Pat Buxton appealed for support on behalf of the 250 Tameside care workers who had been sacked that very day after two months of strike action against pay cuts. She was backed up by her Unison branch secretary, Socialist Party member Noel Pine, who spoke of the strikers’ defiance of anti-union laws.

But then a speaker from the Tameside Unemployed Workers Alliance stated that he had a criticism to make of the leadership of this dispute. Unemployed workers and students had initiated an occupation of the offices of a staffing agency which was supplying scabs and, as pre-arranged, had sent a mini-bus in order to transport strikers to the action. The bus had returned empty. Comrade Pine had allegedly told strikers that their participation in such an activity was inadvisable. It might lead to their victimisation after a return to work.

At the mention of the word ‘criticism’, murmurs of disapproval rumbled in those areas of the hall which were most noticeably occupied by members of the Fourth International Supporters Caucus. To his credit, the chair, comrade McFadden, intervened. “This campaign is a unity project,” he stated, “and as such, criticism must be allowed. The way to fight sectarianism is through unity in action.”
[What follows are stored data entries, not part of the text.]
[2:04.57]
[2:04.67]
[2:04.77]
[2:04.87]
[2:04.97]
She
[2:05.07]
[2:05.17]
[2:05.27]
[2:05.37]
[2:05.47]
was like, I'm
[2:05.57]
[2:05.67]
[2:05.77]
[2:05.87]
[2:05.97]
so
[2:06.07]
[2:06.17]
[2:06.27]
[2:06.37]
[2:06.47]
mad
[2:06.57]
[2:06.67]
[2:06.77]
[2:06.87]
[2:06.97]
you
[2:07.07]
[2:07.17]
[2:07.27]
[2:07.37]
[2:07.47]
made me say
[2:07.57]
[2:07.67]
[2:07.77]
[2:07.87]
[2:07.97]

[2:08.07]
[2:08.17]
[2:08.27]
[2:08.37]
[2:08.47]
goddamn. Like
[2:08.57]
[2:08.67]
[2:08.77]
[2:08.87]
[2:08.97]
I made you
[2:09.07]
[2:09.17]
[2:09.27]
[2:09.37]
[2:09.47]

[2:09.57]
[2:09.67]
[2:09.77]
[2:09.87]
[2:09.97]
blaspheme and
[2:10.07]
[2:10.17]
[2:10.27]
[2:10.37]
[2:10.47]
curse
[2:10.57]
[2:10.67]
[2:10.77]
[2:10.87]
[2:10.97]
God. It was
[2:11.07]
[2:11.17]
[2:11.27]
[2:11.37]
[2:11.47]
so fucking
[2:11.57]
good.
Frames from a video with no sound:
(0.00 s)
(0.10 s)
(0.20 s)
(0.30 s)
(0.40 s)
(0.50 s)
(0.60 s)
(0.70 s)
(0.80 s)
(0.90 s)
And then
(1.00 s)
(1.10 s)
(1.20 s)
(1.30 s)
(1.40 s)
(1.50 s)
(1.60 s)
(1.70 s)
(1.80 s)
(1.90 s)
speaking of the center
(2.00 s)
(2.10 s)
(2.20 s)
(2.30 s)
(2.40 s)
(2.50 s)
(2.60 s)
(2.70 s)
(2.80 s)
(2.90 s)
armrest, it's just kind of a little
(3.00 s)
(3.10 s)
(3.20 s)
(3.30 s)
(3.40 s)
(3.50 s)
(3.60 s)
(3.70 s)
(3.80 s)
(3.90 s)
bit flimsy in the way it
Indeed all who wanted to speak were given the facility to do so. The campaign has the potential to grow into something substantial and, if it is to become a genuine working class mass movement, then the space for the fullest of debate and comradely criticism will be a vital factor. 

Despite this the Socialist Workers Party did not provide any speakers. The SWP has organised a ‘Union rights now’ rally in Manchester, on June 11, with the sponsorship of a number of local union branches. The publicity for this event, with its official TUC speakers, indicates that it is to focus on union recruitment activity and union recognition drives.

Ostensibly the SWP would appear to be offering its services as a TUC recruiting sergeant. The importance of getting the SWP on board was however acknowledged by Alec McFadden, who urged those present to attend the SWP-sponsored event in order to press for one united union rights campaign.